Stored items
━━━━━━━━━━
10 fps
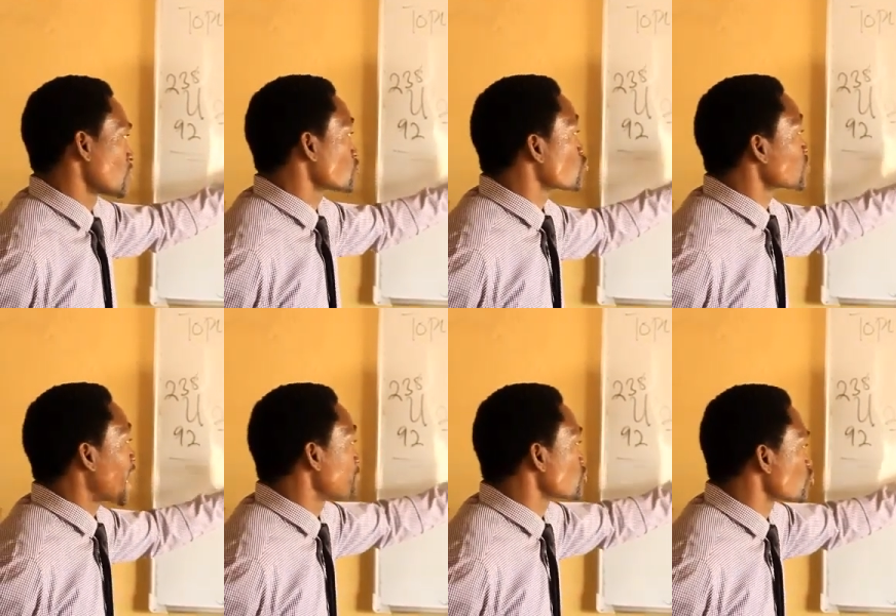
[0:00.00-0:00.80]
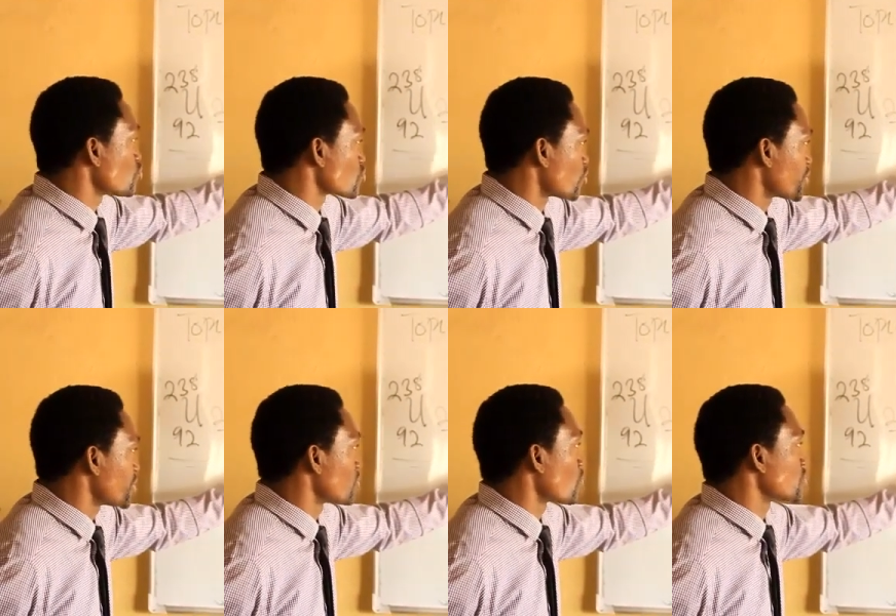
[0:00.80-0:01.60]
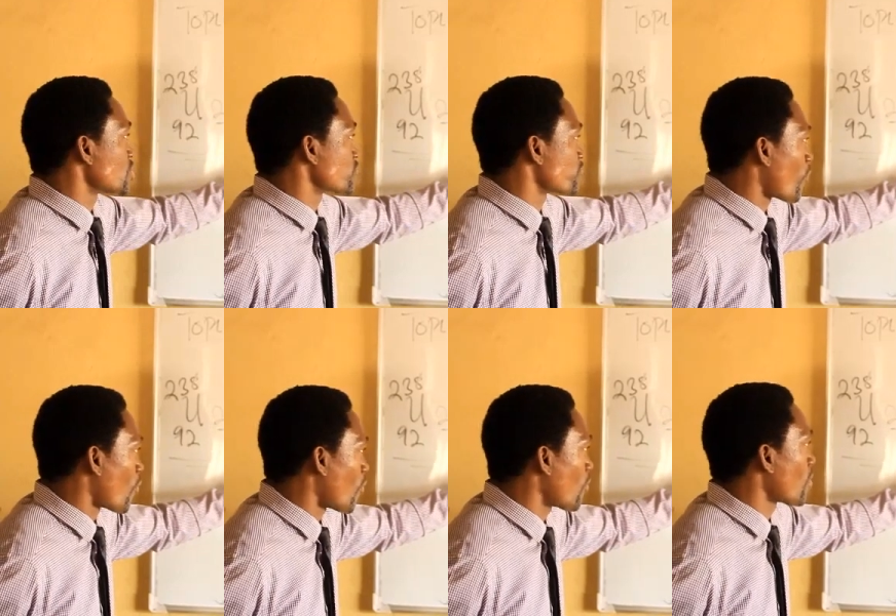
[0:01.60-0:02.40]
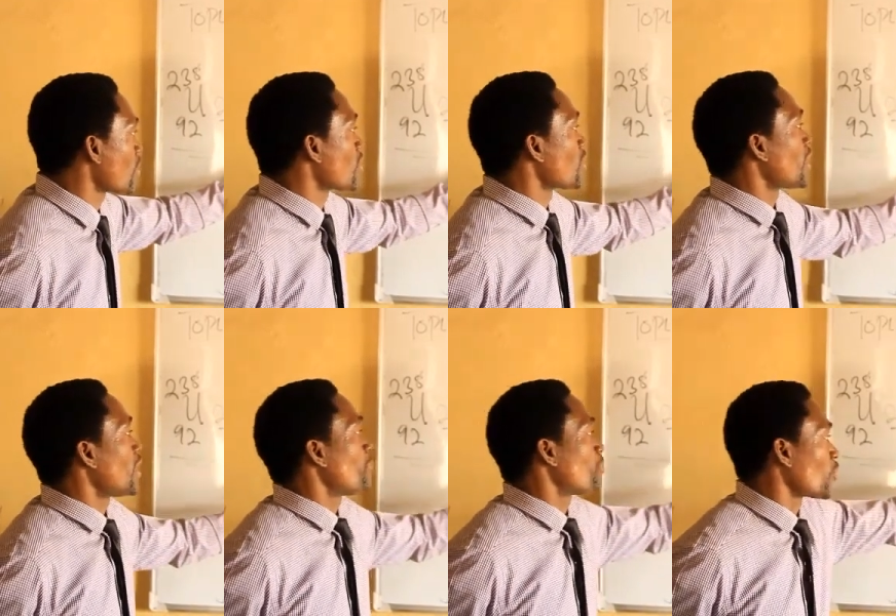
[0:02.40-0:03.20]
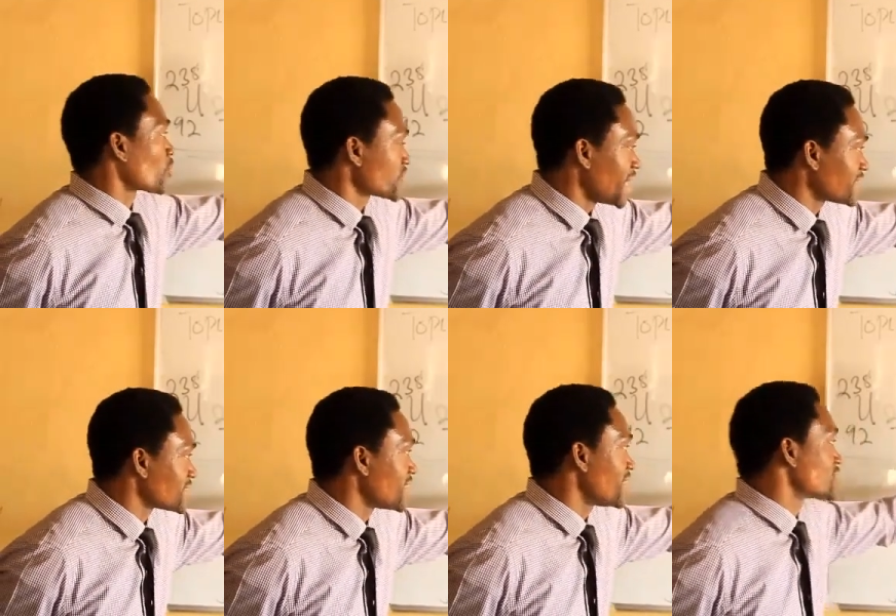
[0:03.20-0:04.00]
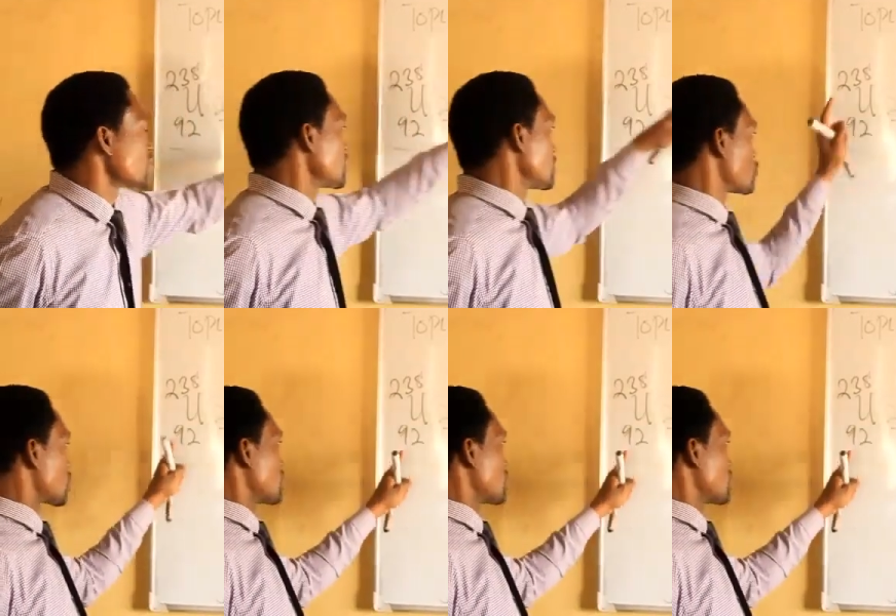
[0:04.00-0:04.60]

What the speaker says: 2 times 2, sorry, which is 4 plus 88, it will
━━━━━━━━━━
* _Work instruction_
The answer must be the exact lines from the line with "[0:01.60-0:02.40]" to the final line of the data, both ends included, with no pictures.

* _Expected output_
[0:01.60-0:02.40]
[0:02.40-0:03.20]
[0:03.20-0:04.00]
[0:04.00-0:04.60]

What the speaker says: 2 times 2, sorry, which is 4 plus 88, it will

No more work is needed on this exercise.